Continuer l’ascenscion après avoir atteint le sommet
Dans une métropole mais loin de tout, profil bas, c’est entre ces murs de briques peintes, sur ce parquet immaculé, avec ces instruments alignés avec maniaquerie que les trois Américains menés par Peter Silberman ont enregistré Burst apart, paru en 2011. Suite de l’abyssal Hospice de 2009, collection de grandes chansons sombres et dramatiques, tortueux, d’une grande noblesse et d’une profonde beauté, Burst apart a fait de The Antlers l’un des groupes les plus importants et adorés de l’indie-rock US. Un chef-d’oeuvre, a-t-il alors été logiquement imprimé (et pensé) ici et là. Un sommet : pas simple de grimper plus haut.
“Il est impossible de complètement nier la pression, explique Silberman. Mais s’il y en a, il est nécessaire qu’elle ne vienne que de nous-mêmes. Ce studio est pour nous un sanctuaire. On peut y créer librement, nous concentrer, nous éloigner des distractions, faire une musique qui soit le fruit de ce que nous sommes, pas le produit que l’on attend de nous.”
Au fond du gouffre, des reflets d’âme
Un studio et un sanctuaire, ainsi que la retraite, au sens mystique du terme, où Silberman a effectué sa révolution morale. S’ils étaient parfois zébrés de quelques pâles éclaircies, Hospice et Burst apart étaient des oeuvres au fusain, écrites au fond du gouffre, les reflets de l’âme d’un songwriter qui, jusqu’alors, n’avait semble t-il pas beaucoup vu la lumière au bout du tunnel. Mais, depuis, Silberman a changé. Profondément.
“Après la tournée de Burst apart, j’ai senti le besoin de faire un point, de briser mes schémas de pensée. Je me suis mis à la méditation : un changement majeur. J’avais exploré l’obscurité ; la connaître parfaitement est ce qui m’a motivé, aidé et inspiré pour faire de la musique. Mais mon champ d’émotions s’est élargi. Je comprends mieux les deux extrêmes, je sais désormais que bonheur et tristesse sont les deux faces d’une même pièce, que l’un ne peut exister sans l’autre. Et j’essaie de comprendre le rapport qu’entretiennent les deux opposés.”
Le garçon, qui a également lu, entre-temps, le Livre des morts tibétain (“il explore tous les états intermédiaires de la réalité, entre la vie et la réincarnation”), a donc ajouté quelques nouvelles couleurs à sa palette.
Un optimisme inédit
Silberman et ses deux comparses, Michael Lerner et Darby Cicci, ne se sont certes pas transformés en joyeux et bondissants drilles.
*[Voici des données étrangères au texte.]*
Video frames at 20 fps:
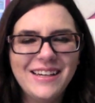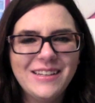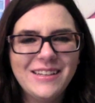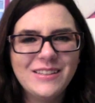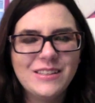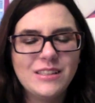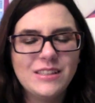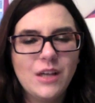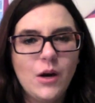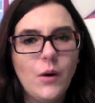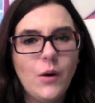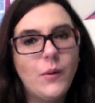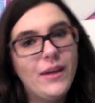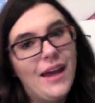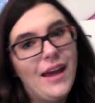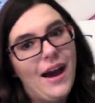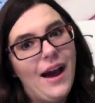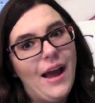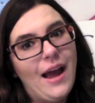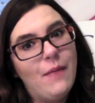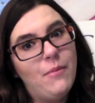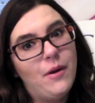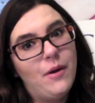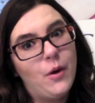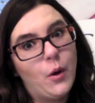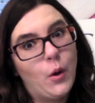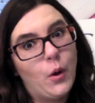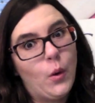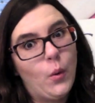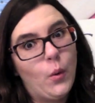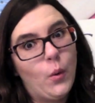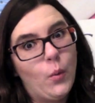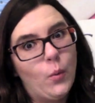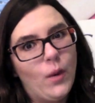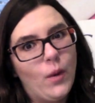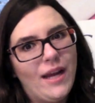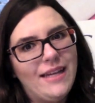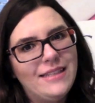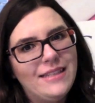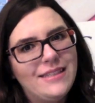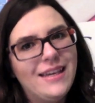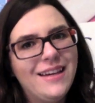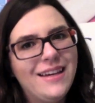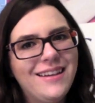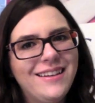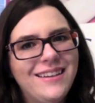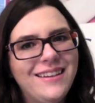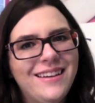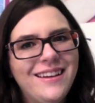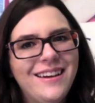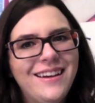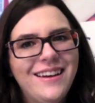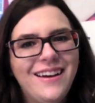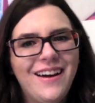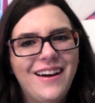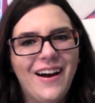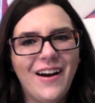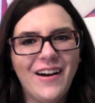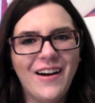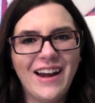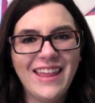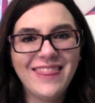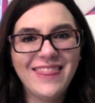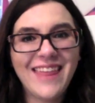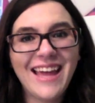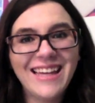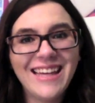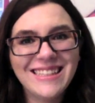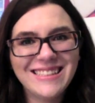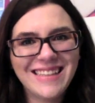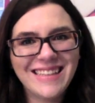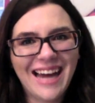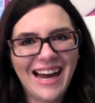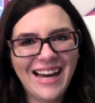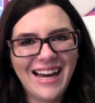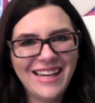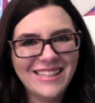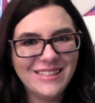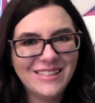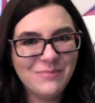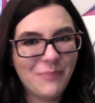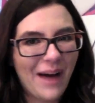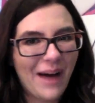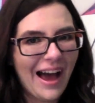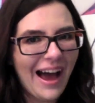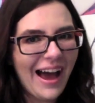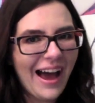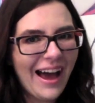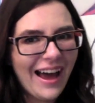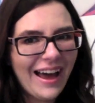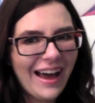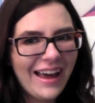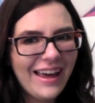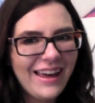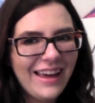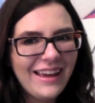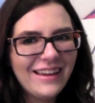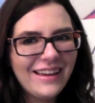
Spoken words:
So yeah, I better go write. All right, thanks guys. Bye.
Et, comme ses prédécesseurs, ce Familiars, sur lequel le groupe a passé, reclus dans son studio, plus d’une année de recherche et de patine studieuses, n’est pas tout à fait un disque de pop bubblegum ou de rock fluo. Mais de manière discrète, ses amples chansons progressives et cuivrées, plus variées et mieux arrangées que celles de Burst apart, chantées dans les hautes atmosphères, teintées de soul ou de jazz et notamment influencées par les écoutes obsessives des grands explorateurs de psyché que furent Alice Coltrane ou Miles Davis, dévoilent un optimisme inédit pour le groupe.
“Le disque est assez lourd au début mais les choses s’élèvent progressivement. Il y a vers la fin une sorte de sentiment de soulagement, de poids qui disparaît : c’est le cheminement que nous avons recherché.”
C’est aussi, avec le groupe, la voie que suit l’auditeur. Car si les premiers morceaux de Familiars, la douce introduction Palace, Doppelgänger ou le spleen Super Glue d’Hotel continuent de naviguer dans l’obscurité, les horizons se découvrent dès Director, avec l’élégante Parade, l’éclairante Surrender ou sur le magnifique et complexe finale Refuge. Sans bouleversement et avec un très bel album en forme de transition, de rémission, The Antlers semblent entamer une mue prometteuse. Le présent de ce groupe décidément doué est, déjà, un profond ravissement. Mais son avenir promet de sacrées épiphanies.